### [WHAT IS REQUIRED]
Your reply should be an exact copy of every entry, with the pictures removed.

'''

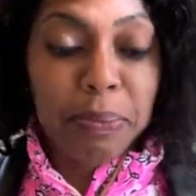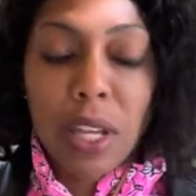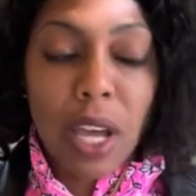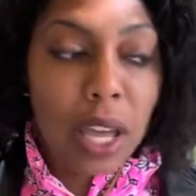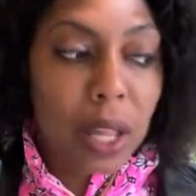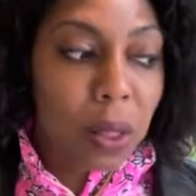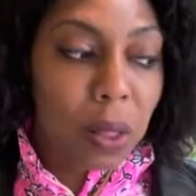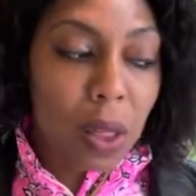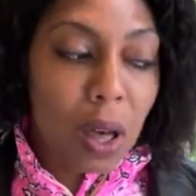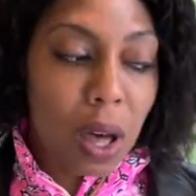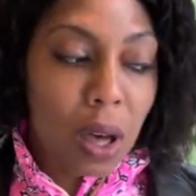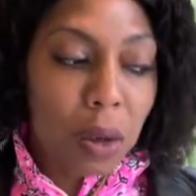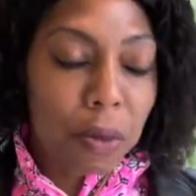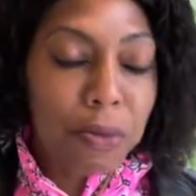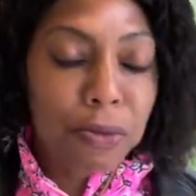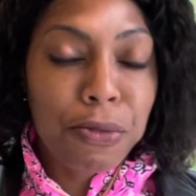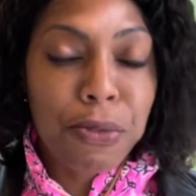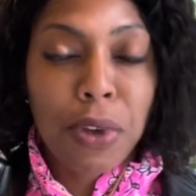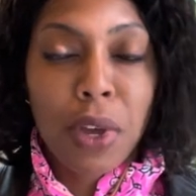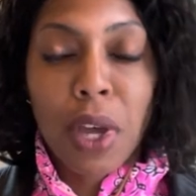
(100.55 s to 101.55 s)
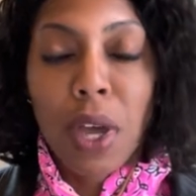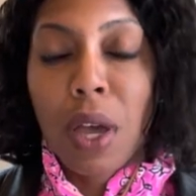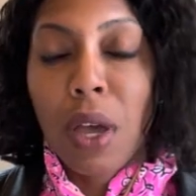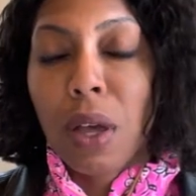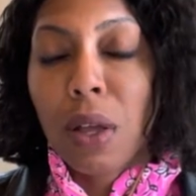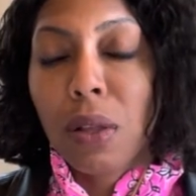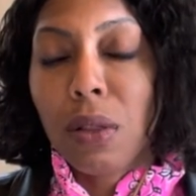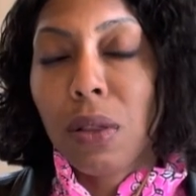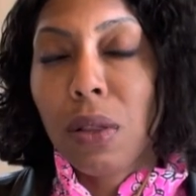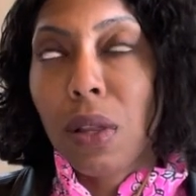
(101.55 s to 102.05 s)
I love,
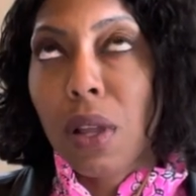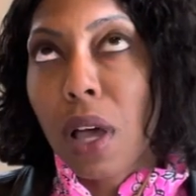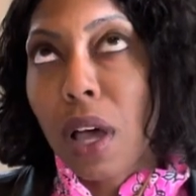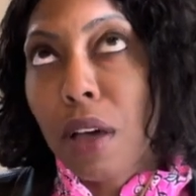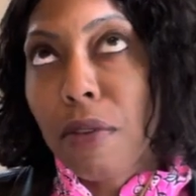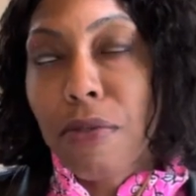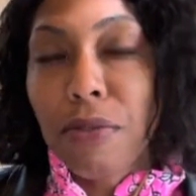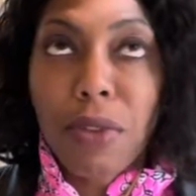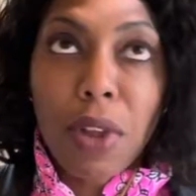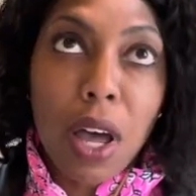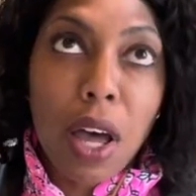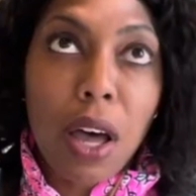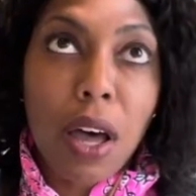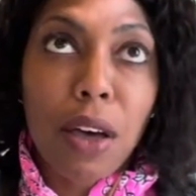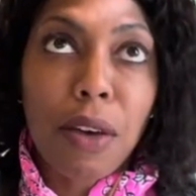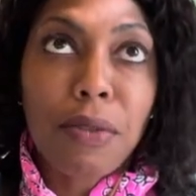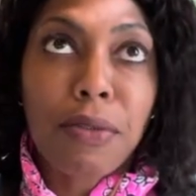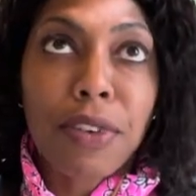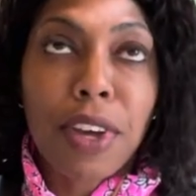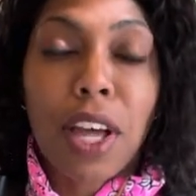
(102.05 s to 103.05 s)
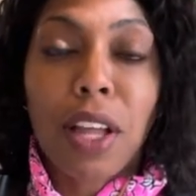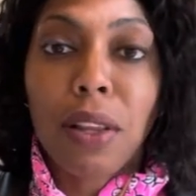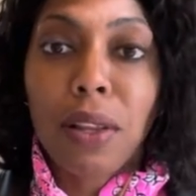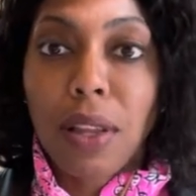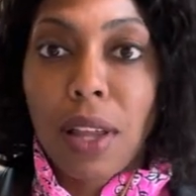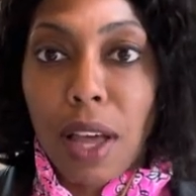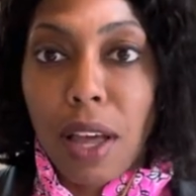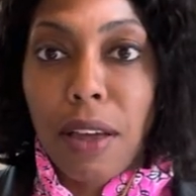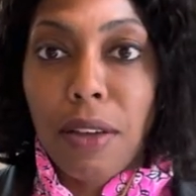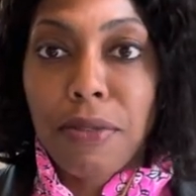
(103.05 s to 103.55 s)
love, love,
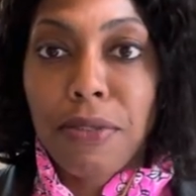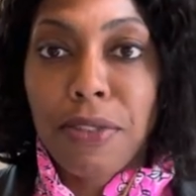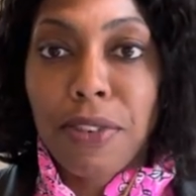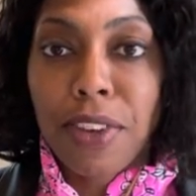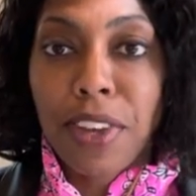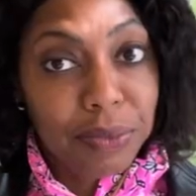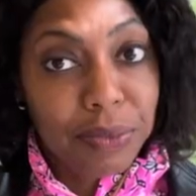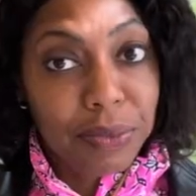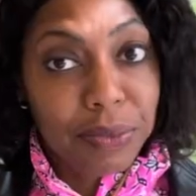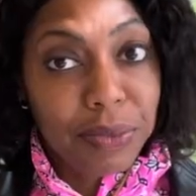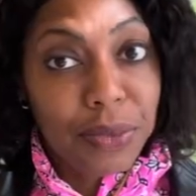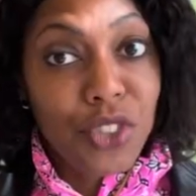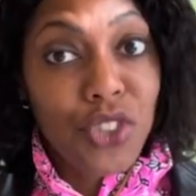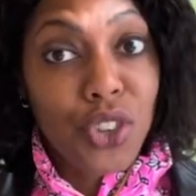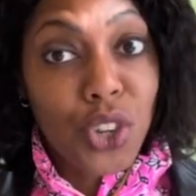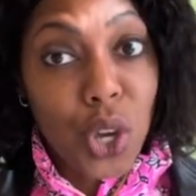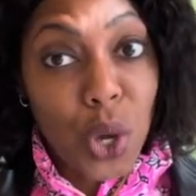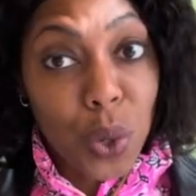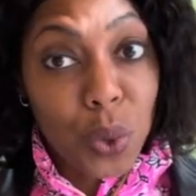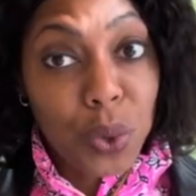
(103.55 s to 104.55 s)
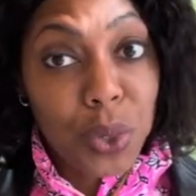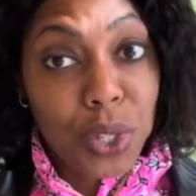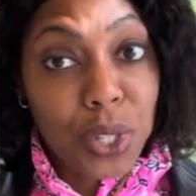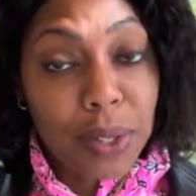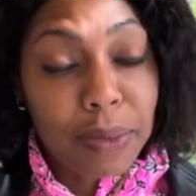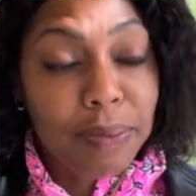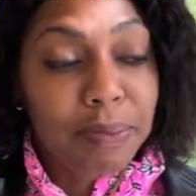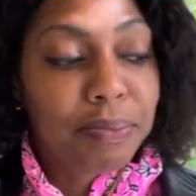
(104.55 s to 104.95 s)
love coats.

'''

### [EXERCISE OUTPUT]
(100.55 s to 101.55 s)
(101.55 s to 102.05 s)
I love,
(102.05 s to 103.05 s)
(103.05 s to 103.55 s)
love, love,
(103.55 s to 104.55 s)
(104.55 s to 104.95 s)
love coats.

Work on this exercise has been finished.